A Folha lembrou das rusgas entre Brasil e EUA por causa de softwares e computadores nos anos 1980. O país protegia seu mercado dos produtos estadunidenses ao mesmo tempo que incentivava o desenvolvimento de uma indústria nacional. Aos moldes do que fizeram China e Japão, fabricava softwares copiando a tecnologia dos EUA.
Como resposta, Ronald Reagan ameaçou aplicar uma sobretaxa de 100% sobre produtos brasileiros. A lista incluía madeira, ferro, equipamentos telefônicos e aviões. Sarney cedeu. O Brasil permitiu a comercialização dos produtos da Microsoft e flexibilizou sua política de informática. As sanções foram suspensas. Nossa indústria naufragou e nossa dependência externa reflete-se nos R$ 10 bilhões gastos com big techs em 2024.
Nos anos 1990, o neoliberalismo era mais que uma moda, era uma ordem ideológica. Economistas, jornais e políticos vibravam com as privatizações e a reorganização do Estado promovida por FHC no Brasil e que se estendia a maioria dos países da América Latina.
Todos seguiam as diretrizes do Consenso de Washington, que impunha ajustes estruturais, cortes de gastos sociais e abertura de mercado para liberar empréstimos. Precisa de dinheiro? Só adotando nossas políticas. Esse era o subtexto do FMI. “O que está sendo vendido como ajuda econômica é, na verdade, uma forma altamente sofisticada de chantagem econômica. A ‘ajuda’ do FMI vem sempre com um preço — e esse preço é o sacrifício da soberania econômica”. escreveu Naomi Klein em a Doutrina do Choque.
Ou como vaticinou o geógrafo David Harvey, “O neoliberalismo não destrói o Estado — o redesenha como instrumento de classe.” Não é coincidência a primeira experiência neoliberal ter ocorrido durante a ditadura de Augusto Pinochet entre os anos de 1973-1990 no Chile.

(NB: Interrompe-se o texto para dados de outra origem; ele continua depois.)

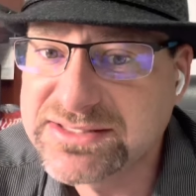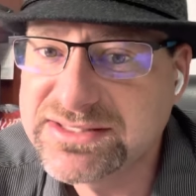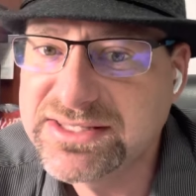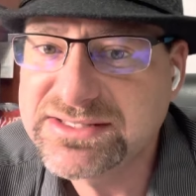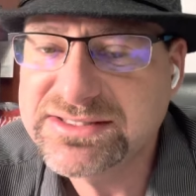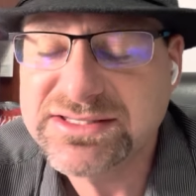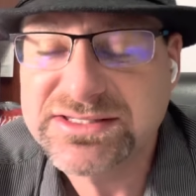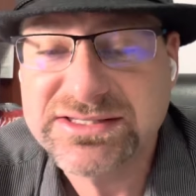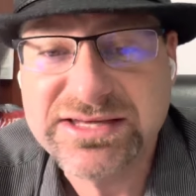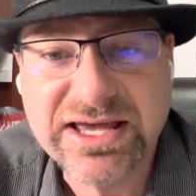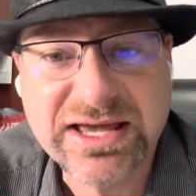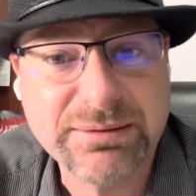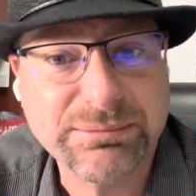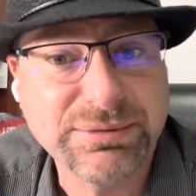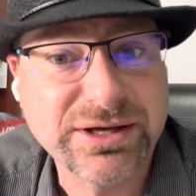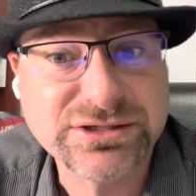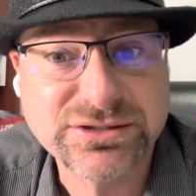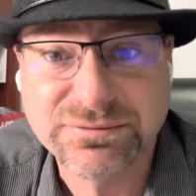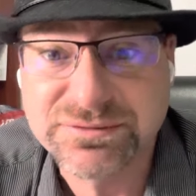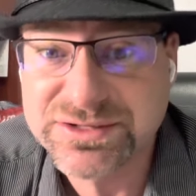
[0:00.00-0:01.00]
This has taken
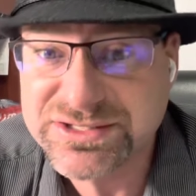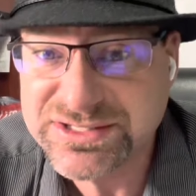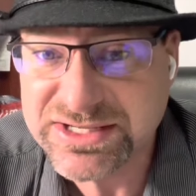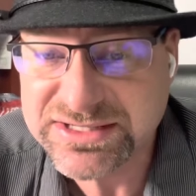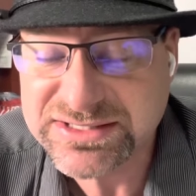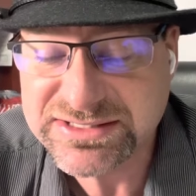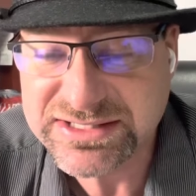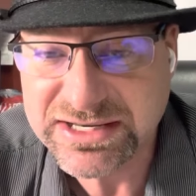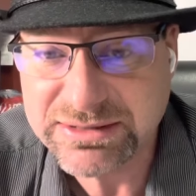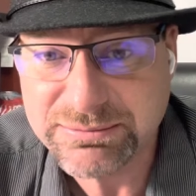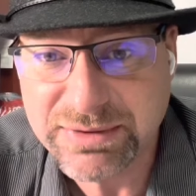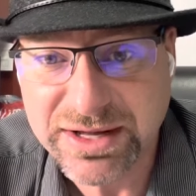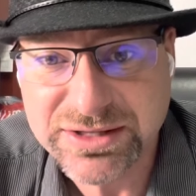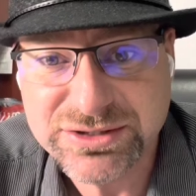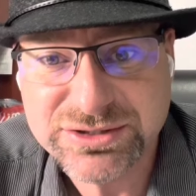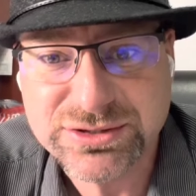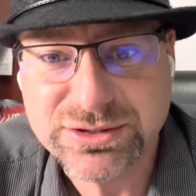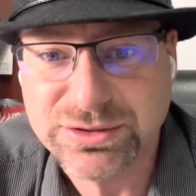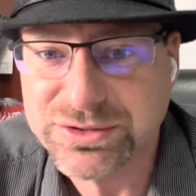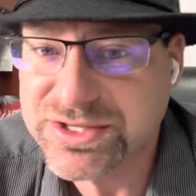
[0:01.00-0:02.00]
place over 16
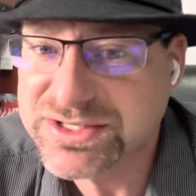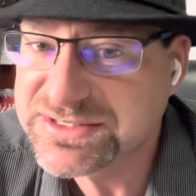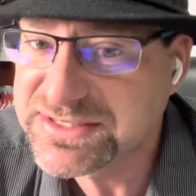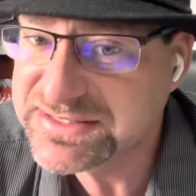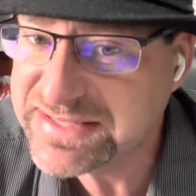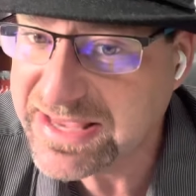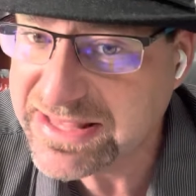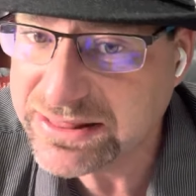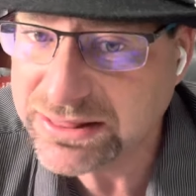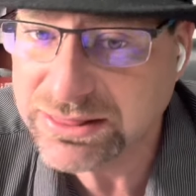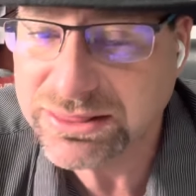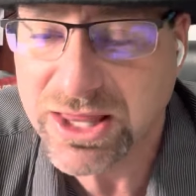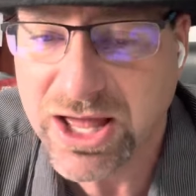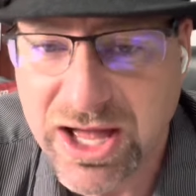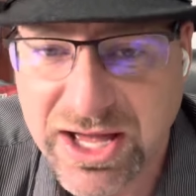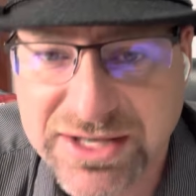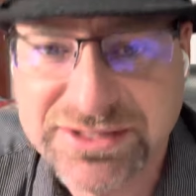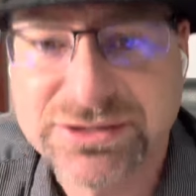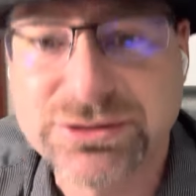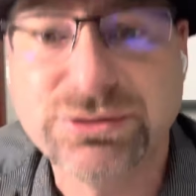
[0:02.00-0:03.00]
months, so this is a
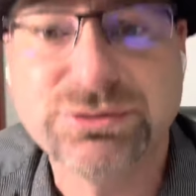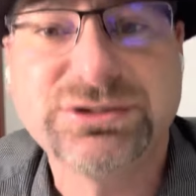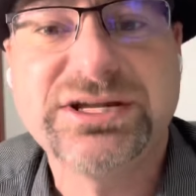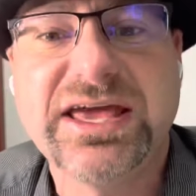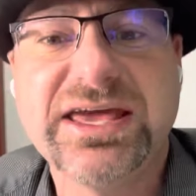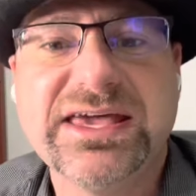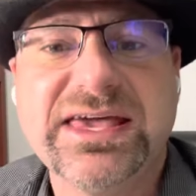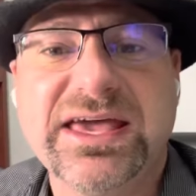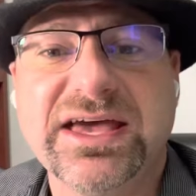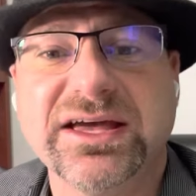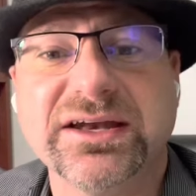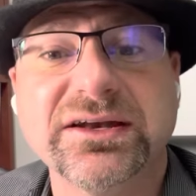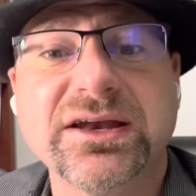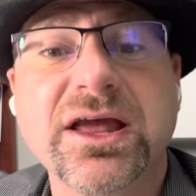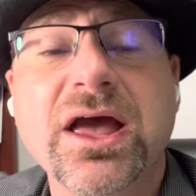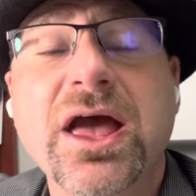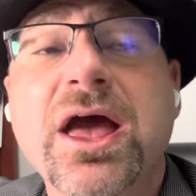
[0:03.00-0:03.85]
lot to take in,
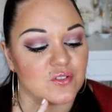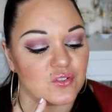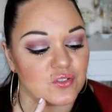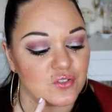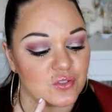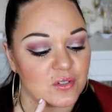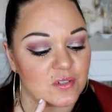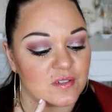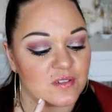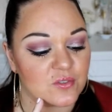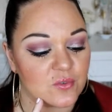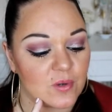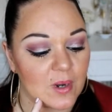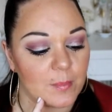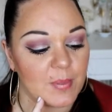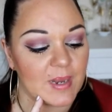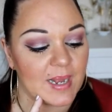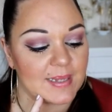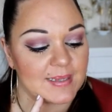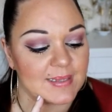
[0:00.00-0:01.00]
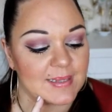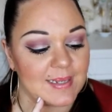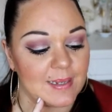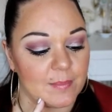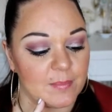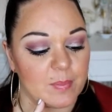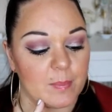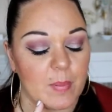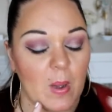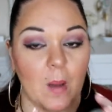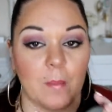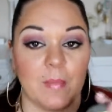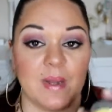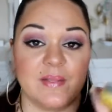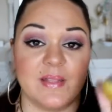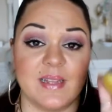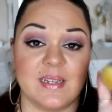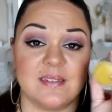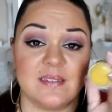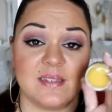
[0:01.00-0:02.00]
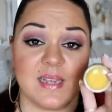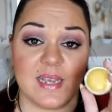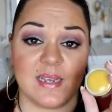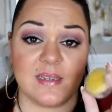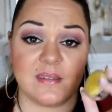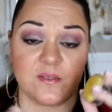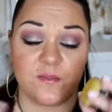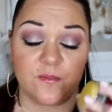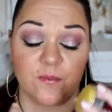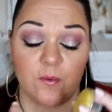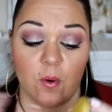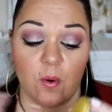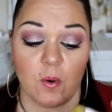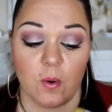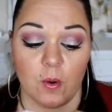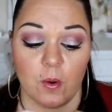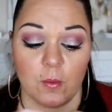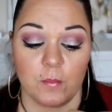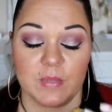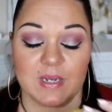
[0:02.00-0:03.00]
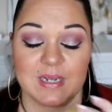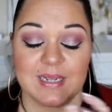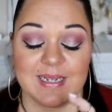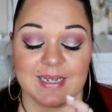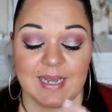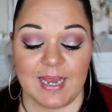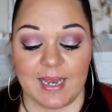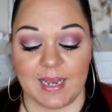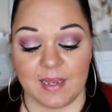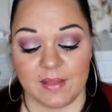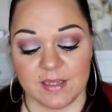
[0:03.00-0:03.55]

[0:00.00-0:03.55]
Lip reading: Sugar Scrub and Lip Balm, and this is from Clinique,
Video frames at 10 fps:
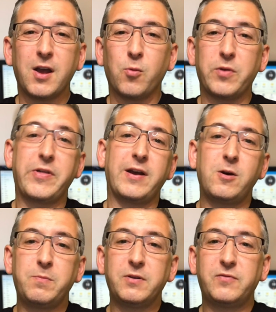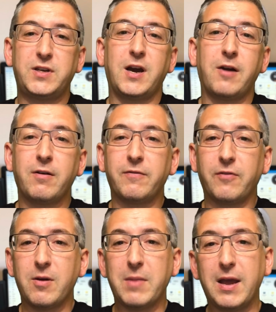With the help of Diarra
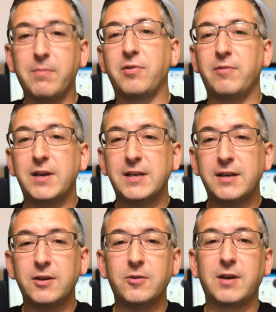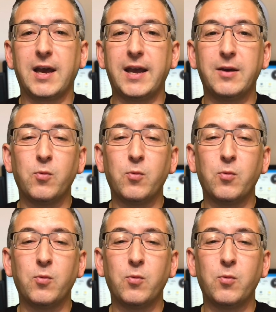from M3D UK,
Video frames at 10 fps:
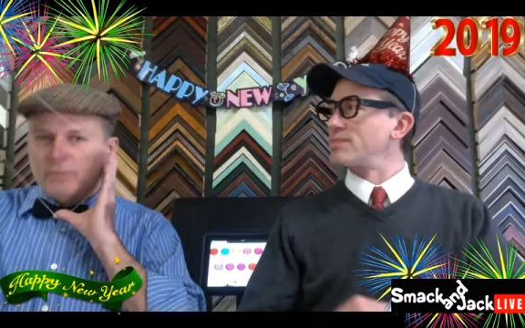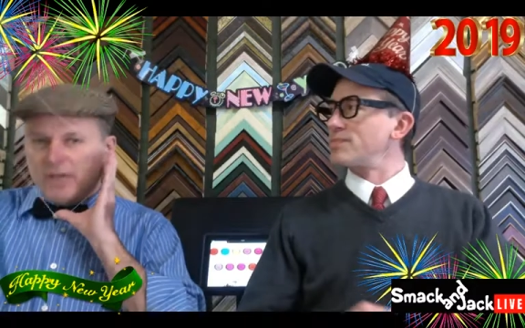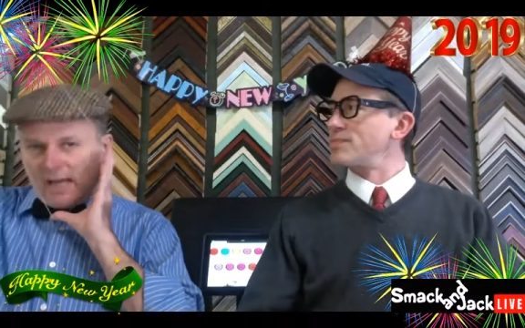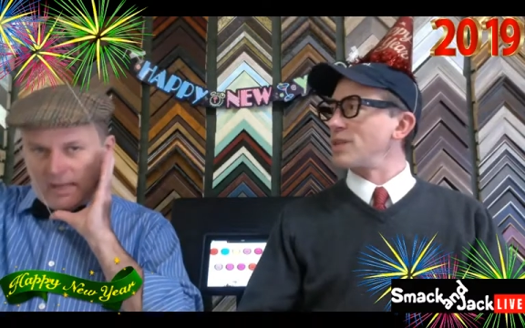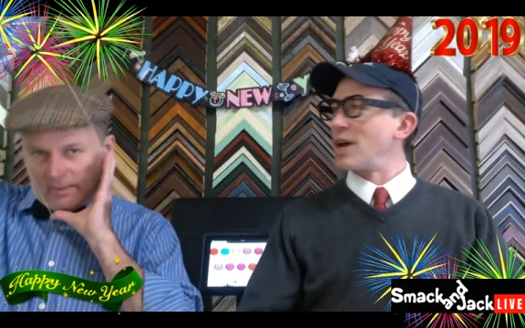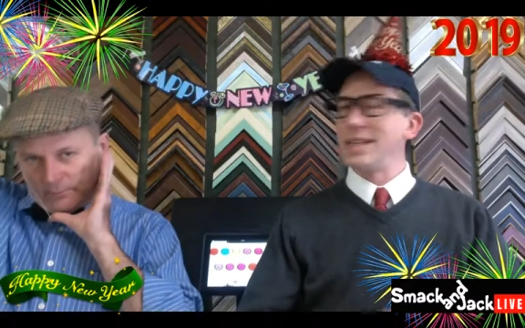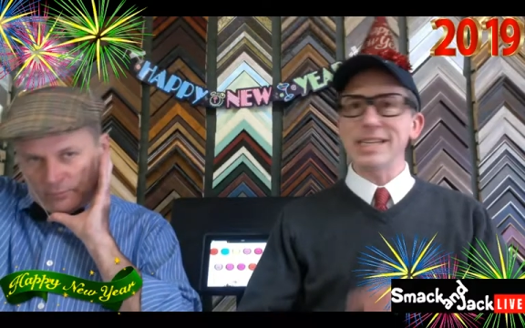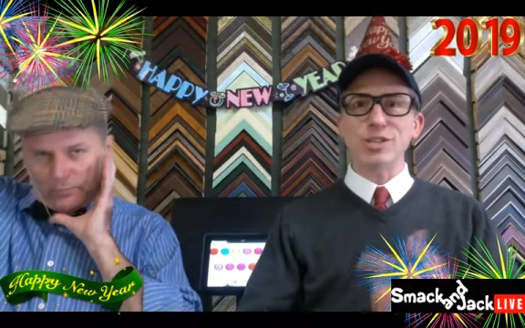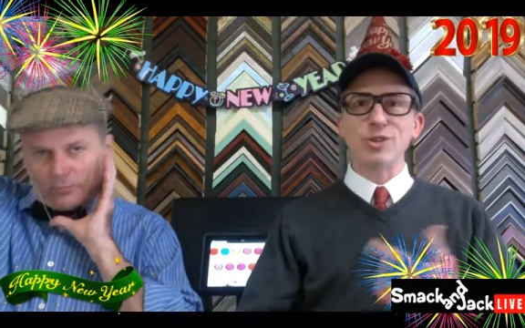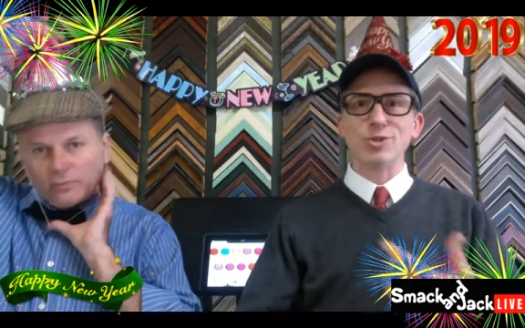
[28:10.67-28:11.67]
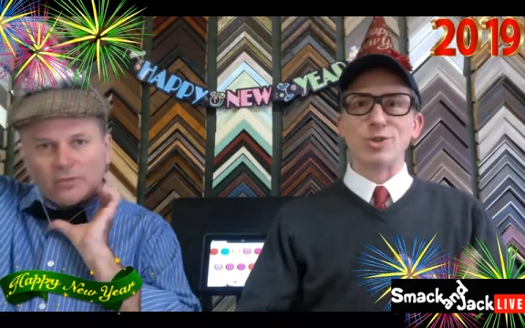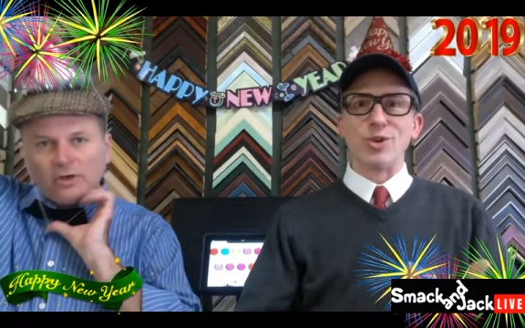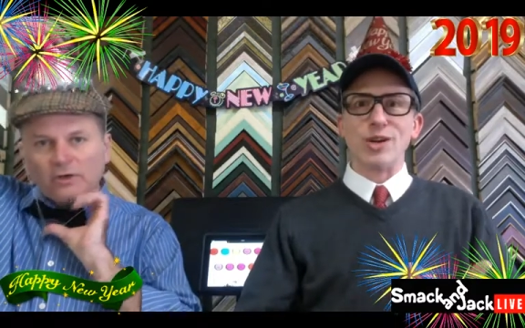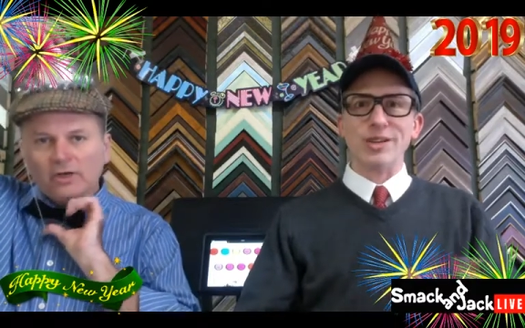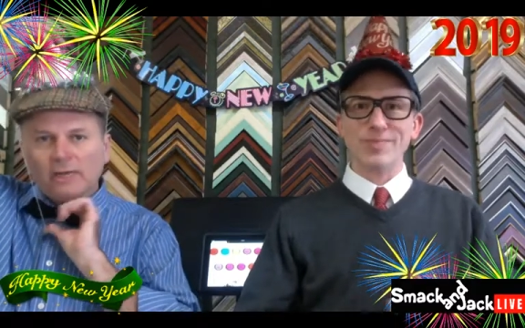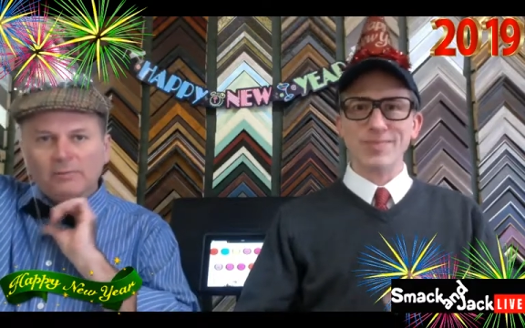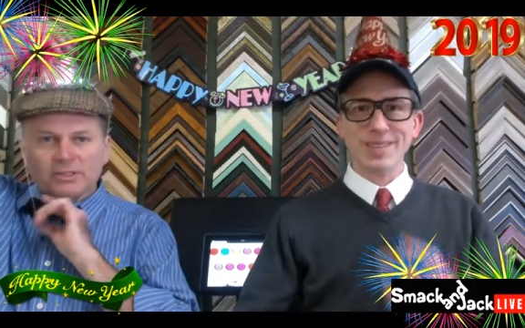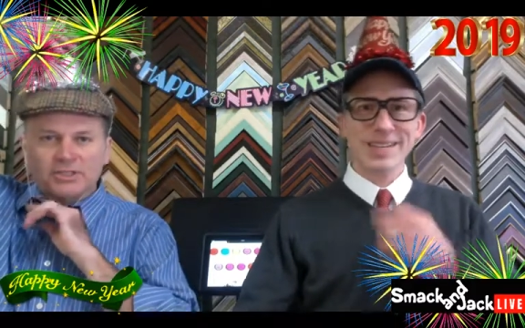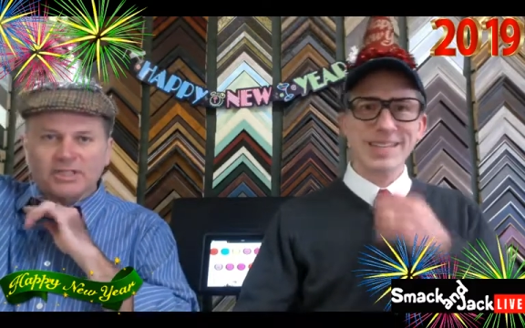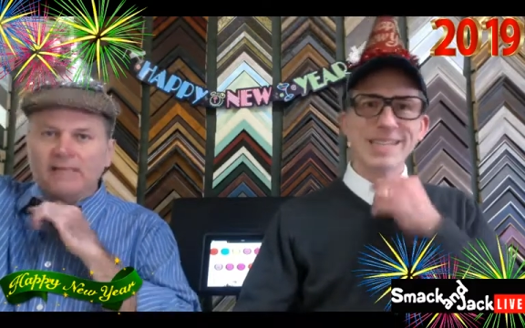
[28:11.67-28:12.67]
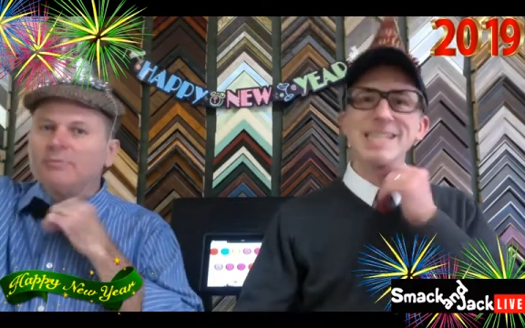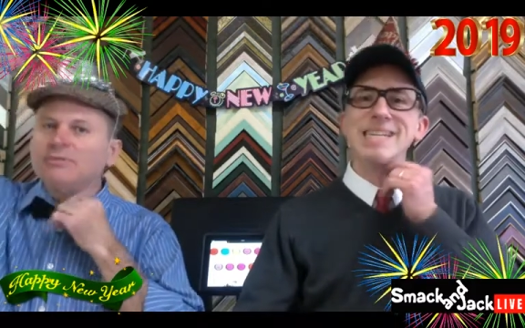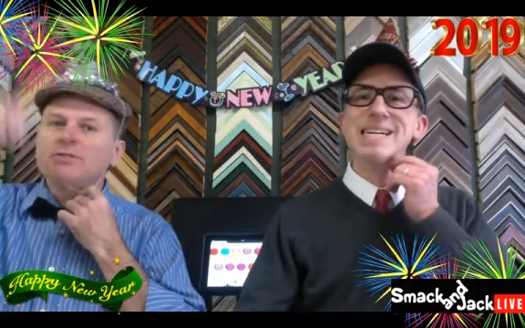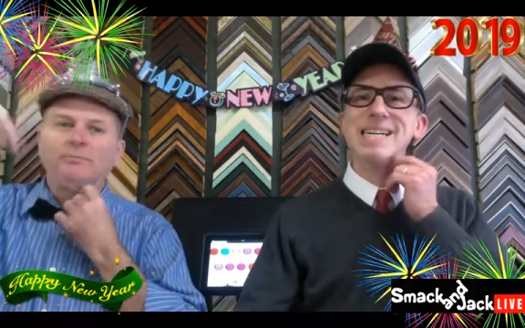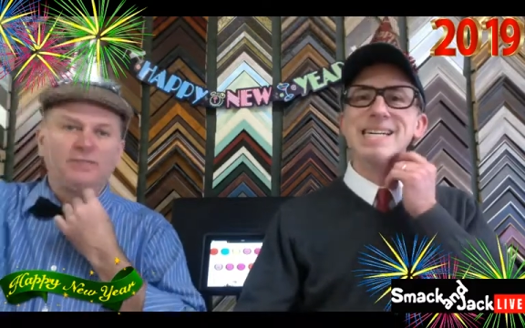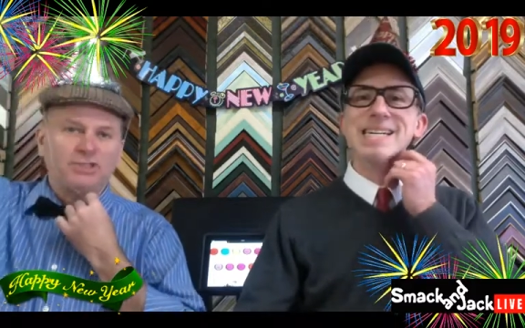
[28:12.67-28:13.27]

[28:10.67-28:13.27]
Speaker 1: Yeah. At least new string. Or a couple of staples.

Há as chantagens evidentes e irracionais de Trump, há as ideológicas e racionais do neoliberalismo. E há as chantagens da rotina, que nos colocam em um labirinto sem saída. Somos submetidos aos mecanismos psicológicos, burocráticos e existenciais tal qual Josef K., o protagonista de “O Processo” de Franz Kafka. Nós normalizamos as opressões e somos cúmplices indiretos delas.